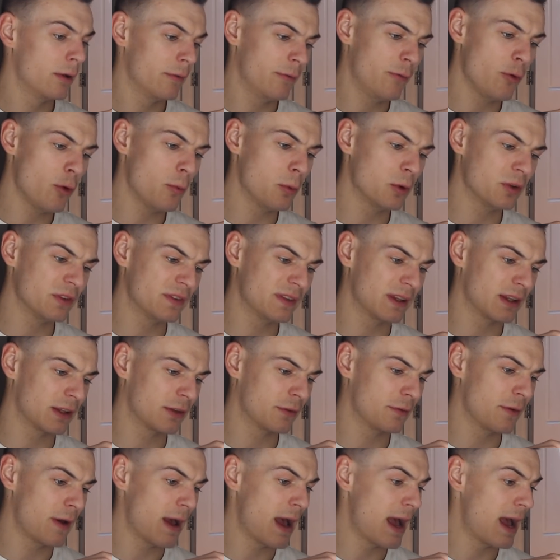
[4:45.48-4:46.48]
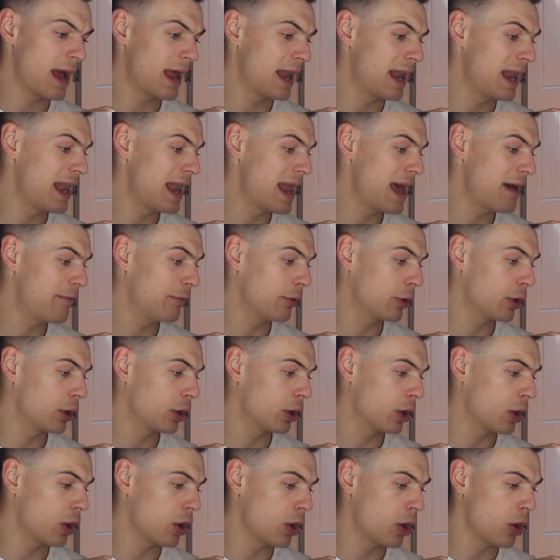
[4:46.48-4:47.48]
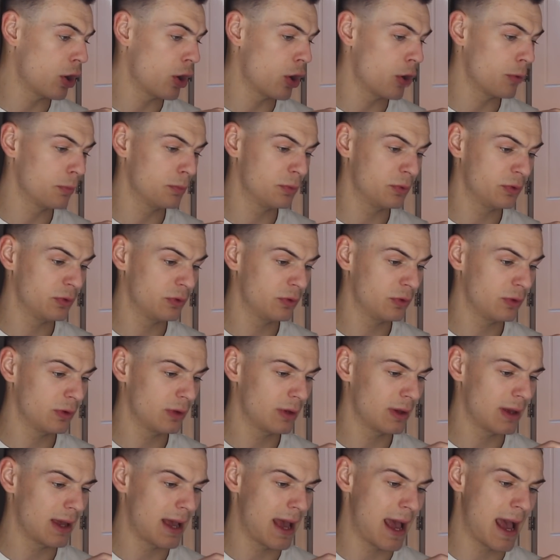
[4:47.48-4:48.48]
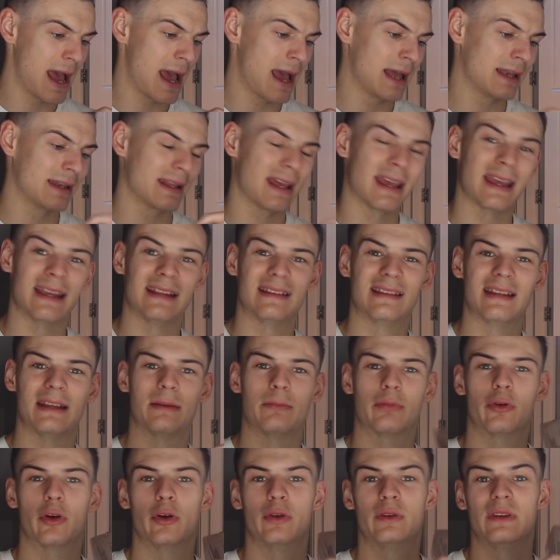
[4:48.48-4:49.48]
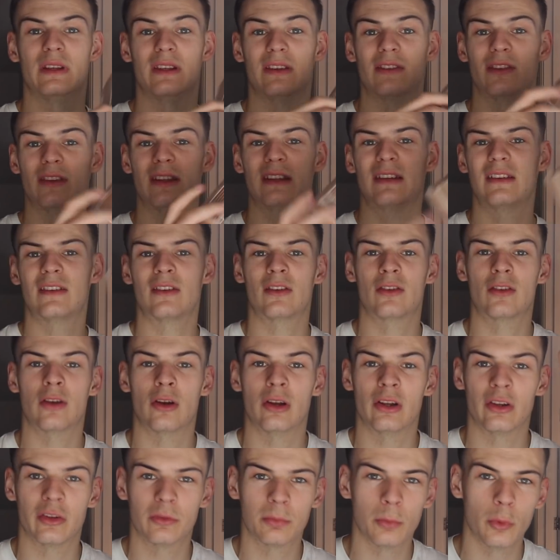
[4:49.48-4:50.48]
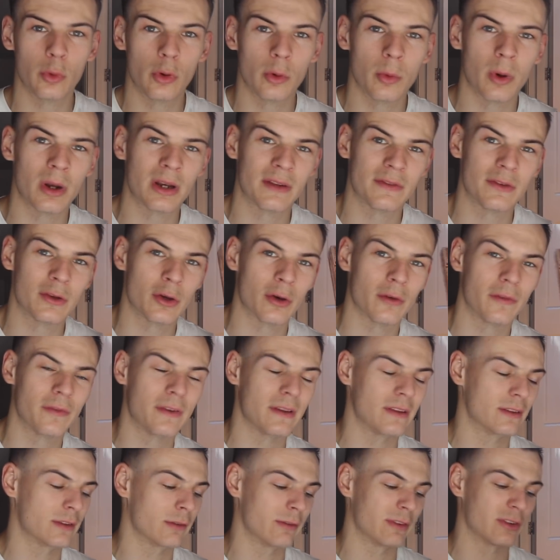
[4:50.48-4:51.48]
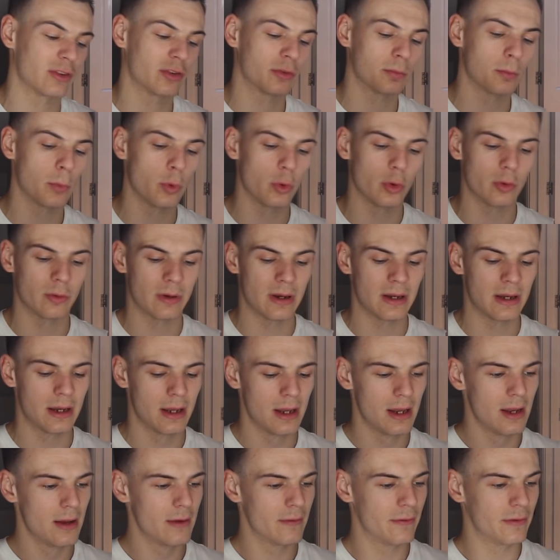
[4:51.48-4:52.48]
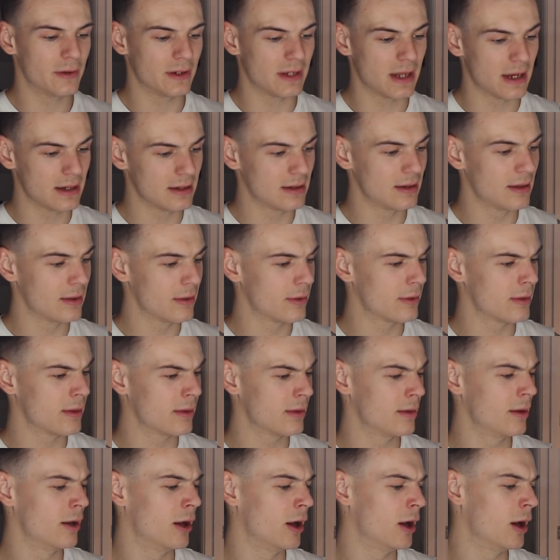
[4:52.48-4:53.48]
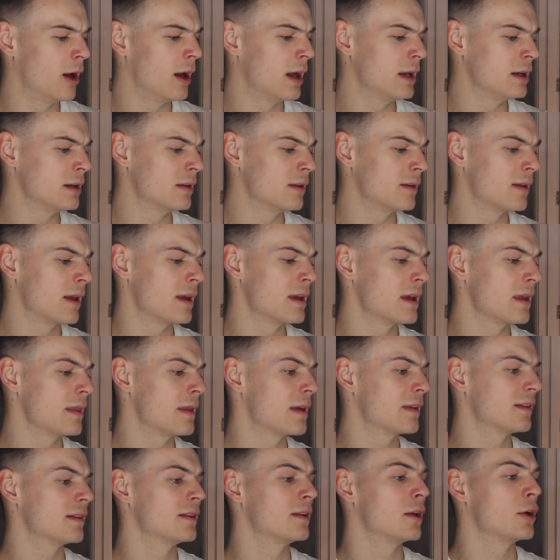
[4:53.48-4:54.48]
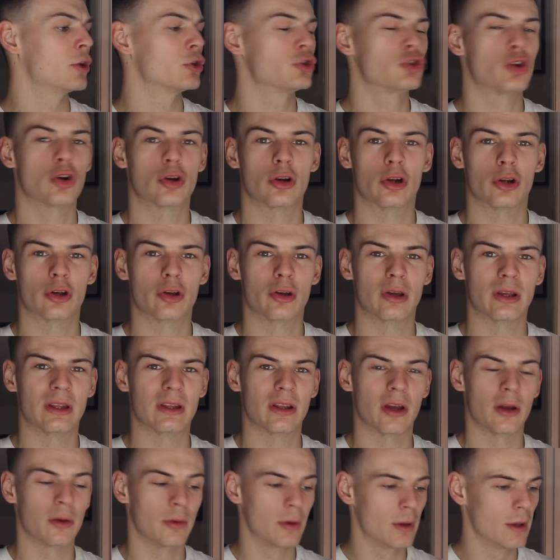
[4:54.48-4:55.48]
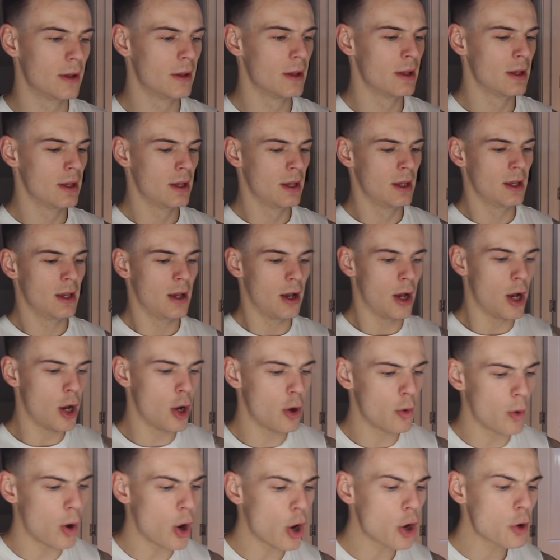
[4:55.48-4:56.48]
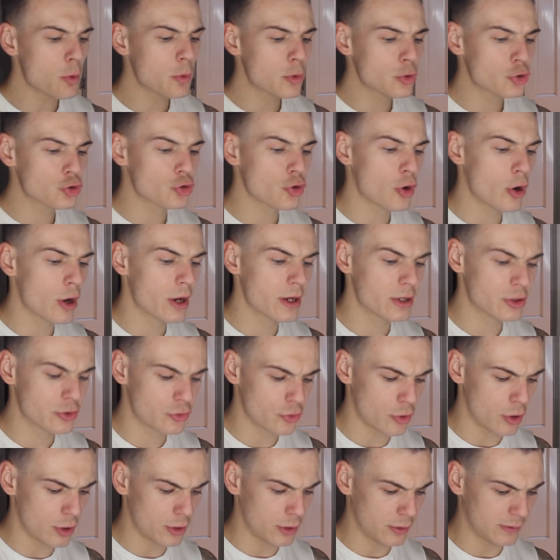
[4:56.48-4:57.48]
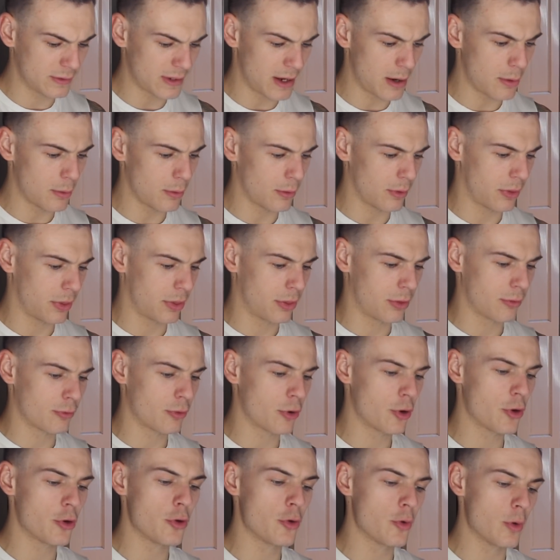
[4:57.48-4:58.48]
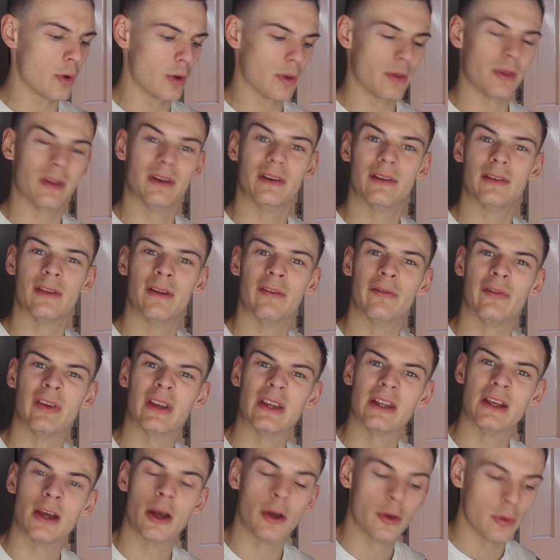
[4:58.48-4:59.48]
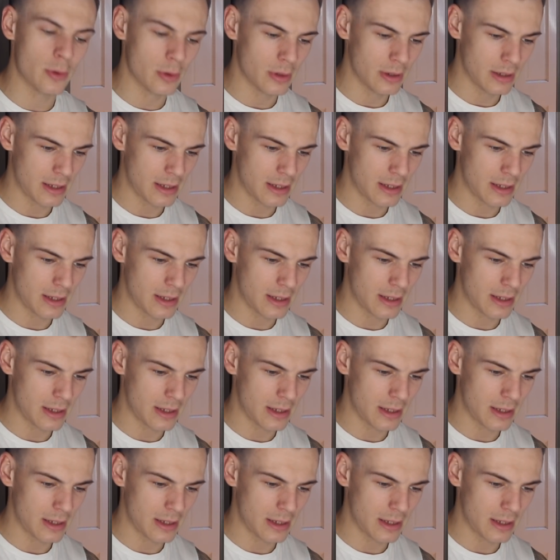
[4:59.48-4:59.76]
4.6 fat, 11 carbs, and 18 protein. So this is a slightly smaller one if you've got to fit something smaller in for the end of the day, and that's in a chocolate cookie dough. I will try and try those out through the video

****************

● **AIM OF THE TASK**: Without including any pictures, return every line of the records exactly.

● **EXERCISE ANSWER**:
[4:45.48-4:46.48]
[4:46.48-4:47.48]
[4:47.48-4:48.48]
[4:48.48-4:49.48]
[4:49.48-4:50.48]
[4:50.48-4:51.48]
[4:51.48-4:52.48]
[4:52.48-4:53.48]
[4:53.48-4:54.48]
[4:54.48-4:55.48]
[4:55.48-4:56.48]
[4:56.48-4:57.48]
[4:57.48-4:58.48]
[4:58.48-4:59.48]
[4:59.48-4:59.76]
4.6 fat, 11 carbs, and 18 protein. So this is a slightly smaller one if you've got to fit something smaller in for the end of the day, and that's in a chocolate cookie dough. I will try and try those out through the video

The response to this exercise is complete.